Eeee bu durumda gerisi bana kaldı ve bana kalınca da doğaçlama başladı :-). Betül’cüm getirdiğin için ellerine sağlık, bu akşam afiyetle yedik, her ne kadar kırmızıbiberini biraz fazla kaçırıp eşimin gözlerinden duman çıkmış olsa bile kendisi de çok beğendi :-).

Malzemeler;

- 1 avuç kadar kesme hamur
- 3 bardağı kadar tavuk suyu
- Haşlanmış bir tavuk kalçası
- 1 kaşık un
- İstenildiği kadar tuz
- Üzeri için zeytinyağı, kırmızıbiber, nane

Tavuk suyuna ufak parçalar halinde haşlanmış tavuğu ve kesme hamurumuzu ve tuzu ilave ediyoruz. Bir kabın içinde 1 kaşık unu suyla iyice karıştırıp içine birkaç kaşık çorbanın suyundan ilave edip iyice çözülünce çorbaya ilave ediyoruz.
Kısık ateşte ara sıra karıştırarak pişiriyoruz.

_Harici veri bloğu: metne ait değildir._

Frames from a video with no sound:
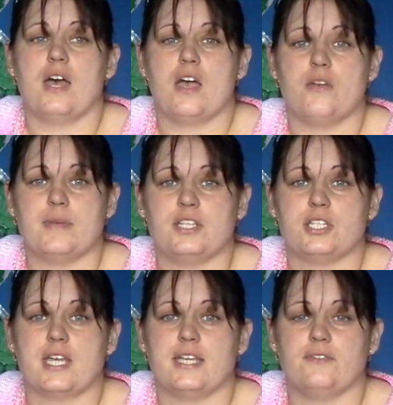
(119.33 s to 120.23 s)
I home
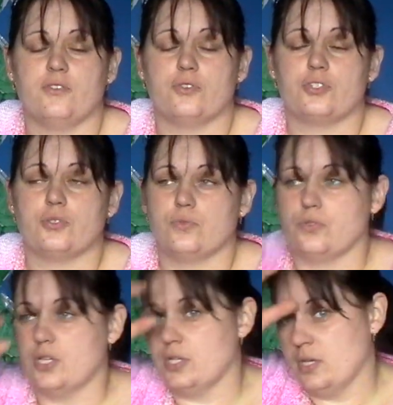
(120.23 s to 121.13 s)
educate 4
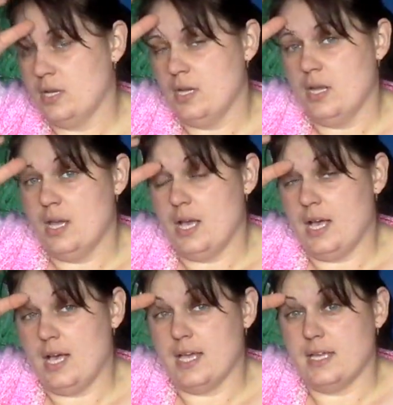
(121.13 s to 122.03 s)
children.
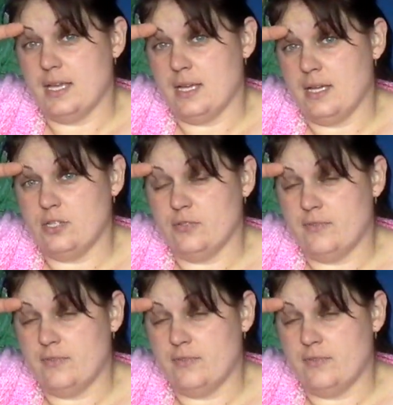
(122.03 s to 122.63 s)
I do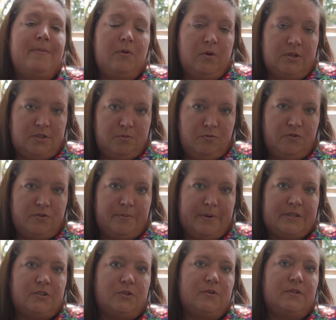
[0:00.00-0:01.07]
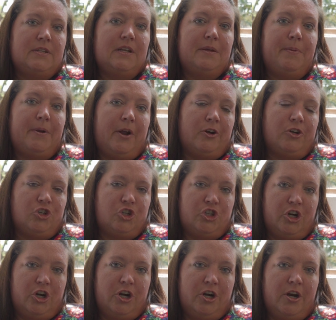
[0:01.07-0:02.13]
want to move to Mexico City but aren't
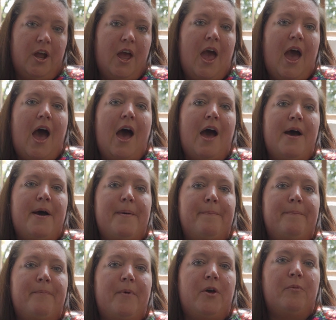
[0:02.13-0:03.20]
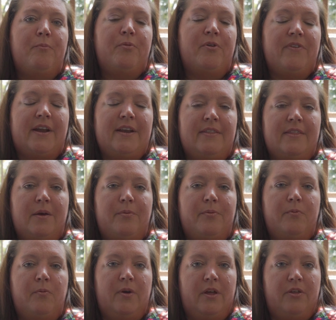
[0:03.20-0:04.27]
sure, providing them
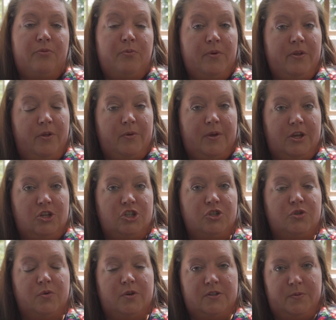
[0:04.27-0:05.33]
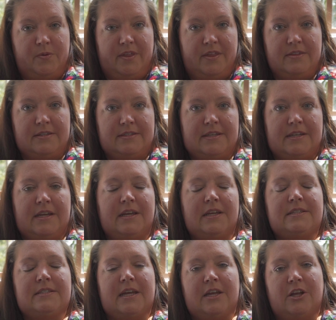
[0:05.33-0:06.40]
with relocation tours within the city,
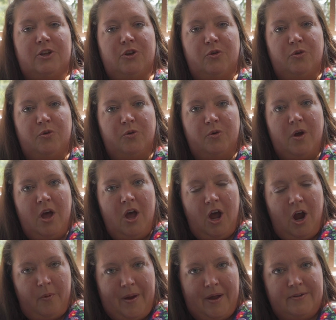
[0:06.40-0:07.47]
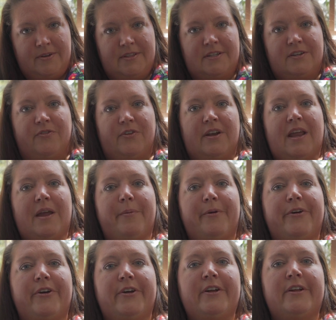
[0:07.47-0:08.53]
taking you around to the different
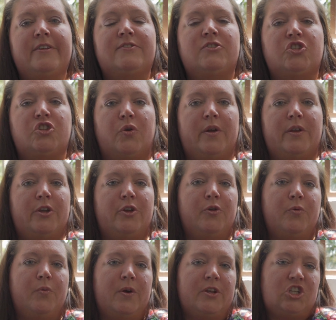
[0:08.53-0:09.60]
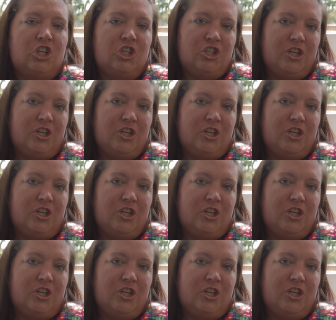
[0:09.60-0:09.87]
neighborhoods, showing you which each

Servis sırasında yağda kırmızıbiber ve nane yapıp kâselerde çorbanın üzerine koyuyoruz.( bunu ben ekstradan yaptım , “ tavuk çorbasına yakışmaz “ diyenler denemesin.)

Bu arada sevgili sefertasında kıymalı tarifi şimdi buldum sizinle paylaşmak istedim . Bir dahaki sefere bu şekilde yapacağım.http://sefertasi.blogcu.com/kayseri-kesme-corbasi_3105077.html

Sağlıcakla kalın.

27 Aralık 2008 Cumartesi

Biber Salçalı Bulgur Pilavı

Biber Salçalı Bulgur Pilavı

Bulgur pilavını çok seviyorum ama evde tüketen sadece ben olduğum için sadece kendim için yapmak aklıma gelmiyor, gelse bile nasıl bitiririm diye düşüyorum.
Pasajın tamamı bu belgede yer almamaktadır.